- Activity
All of the data should be copied exactly, with the pictures left out.

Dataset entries

▬▬▬

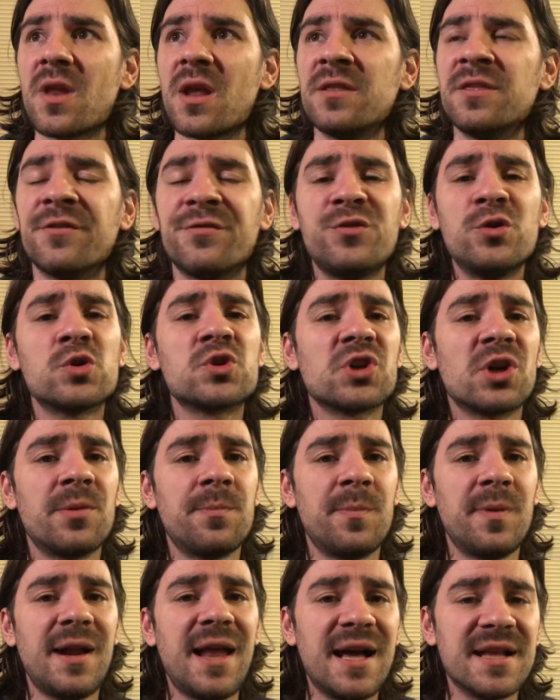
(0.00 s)
the future
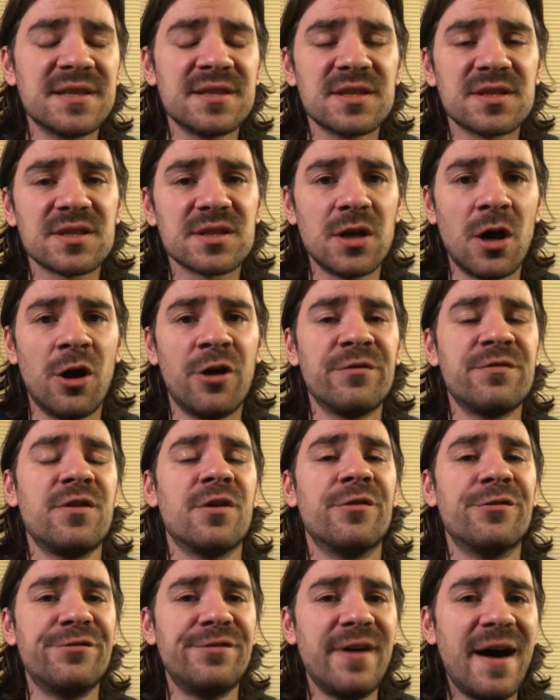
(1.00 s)
plans of
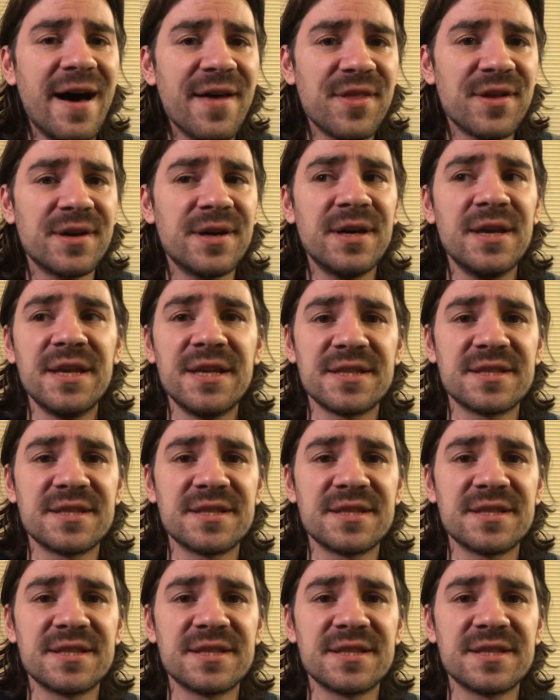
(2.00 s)
your father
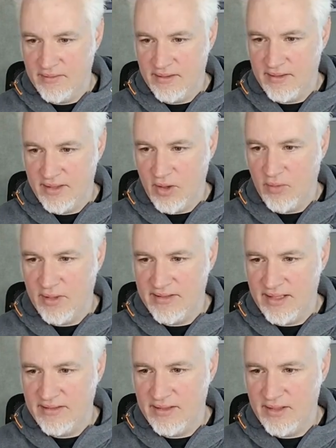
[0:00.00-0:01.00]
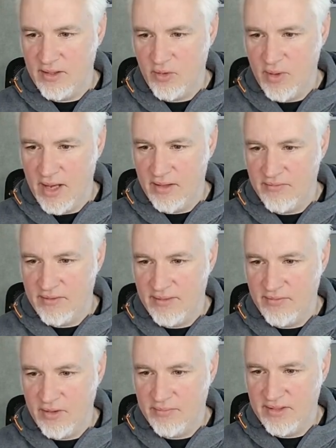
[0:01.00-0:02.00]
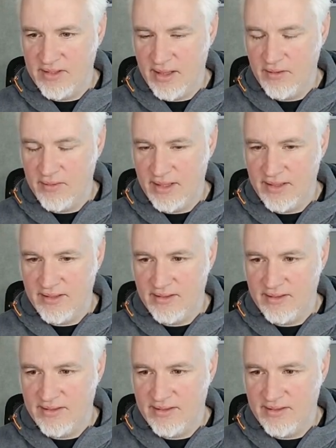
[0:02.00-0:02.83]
It always takes a little while for them to be generated.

▬▬▬

- Task result
(0.00 s)
the future
(1.00 s)
plans of
(2.00 s)
your father
[0:00.00-0:01.00]
[0:01.00-0:02.00]
[0:02.00-0:02.83]
It always takes a little while for them to be generated.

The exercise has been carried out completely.